:: ABOUT THIS TASK ::
Leaving out every picture, output the records below exactly as they are.
(Beginning of DATA SUPPLIED)
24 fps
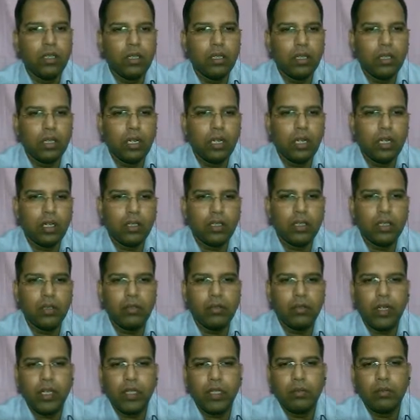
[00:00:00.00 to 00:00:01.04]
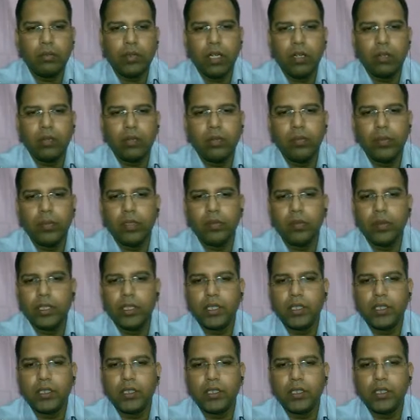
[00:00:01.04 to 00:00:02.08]
The wet mount
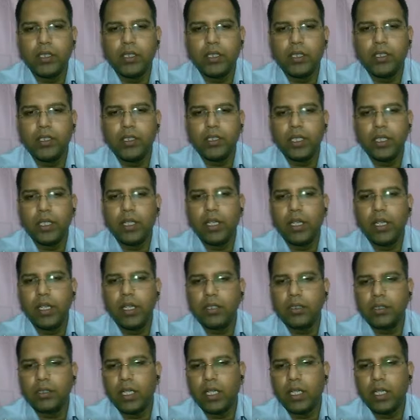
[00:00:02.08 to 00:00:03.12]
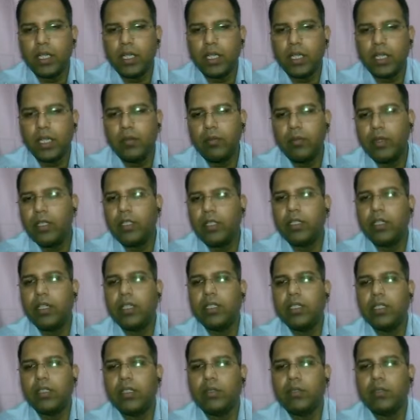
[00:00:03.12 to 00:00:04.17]
preparation is then examined under
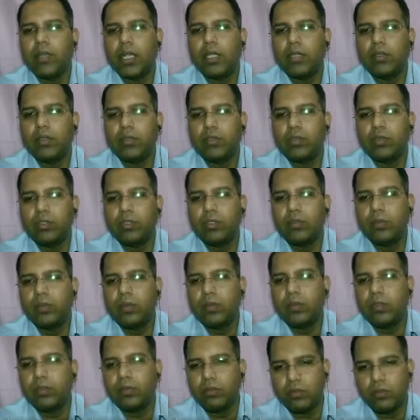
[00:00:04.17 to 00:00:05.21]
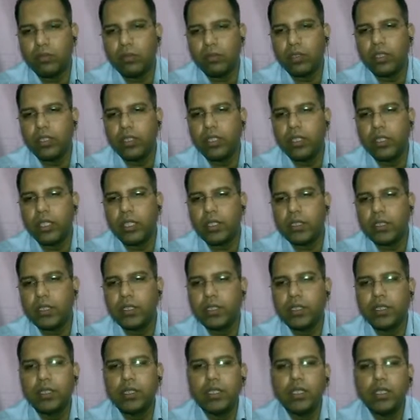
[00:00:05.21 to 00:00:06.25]
a microscope 400x
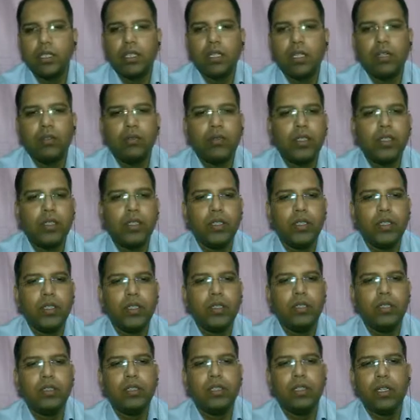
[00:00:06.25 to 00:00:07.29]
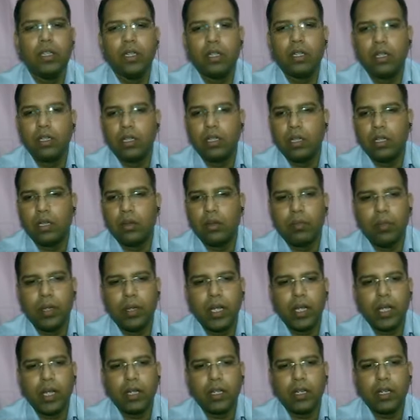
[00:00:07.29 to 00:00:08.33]
with a
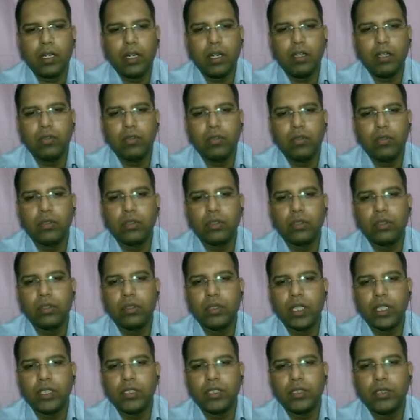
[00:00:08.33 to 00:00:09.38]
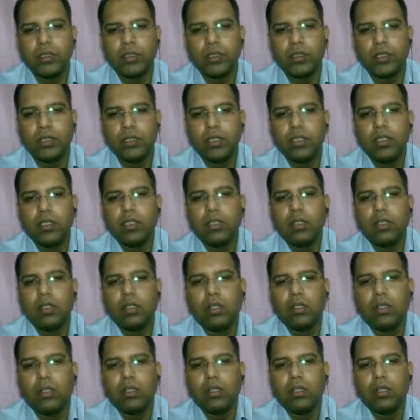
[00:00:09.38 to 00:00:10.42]
back and forth rotation
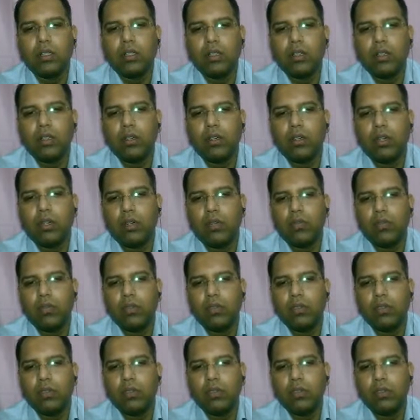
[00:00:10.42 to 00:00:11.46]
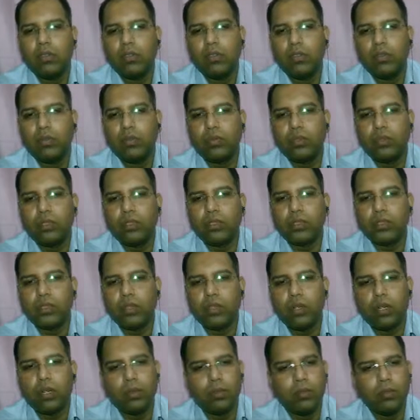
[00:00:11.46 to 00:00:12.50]
of the focus
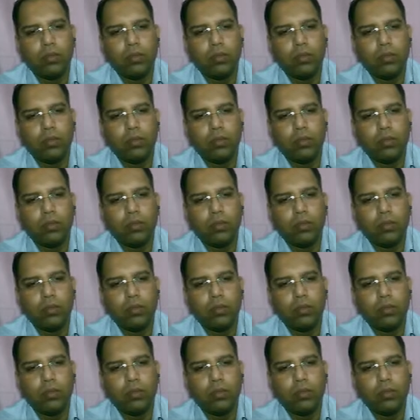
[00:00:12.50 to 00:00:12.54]
knob.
(End of DATA SUPPLIED)
:: TASK RESULT ::
24 fps
[00:00:00.00 to 00:00:01.04]
[00:00:01.04 to 00:00:02.08]
The wet mount
[00:00:02.08 to 00:00:03.12]
[00:00:03.12 to 00:00:04.17]
preparation is then examined under
[00:00:04.17 to 00:00:05.21]
[00:00:05.21 to 00:00:06.25]
a microscope 400x
[00:00:06.25 to 00:00:07.29]
[00:00:07.29 to 00:00:08.33]
with a
[00:00:08.33 to 00:00:09.38]
[00:00:09.38 to 00:00:10.42]
back and forth rotation
[00:00:10.42 to 00:00:11.46]
[00:00:11.46 to 00:00:12.50]
of the focus
[00:00:12.50 to 00:00:12.54]
knob.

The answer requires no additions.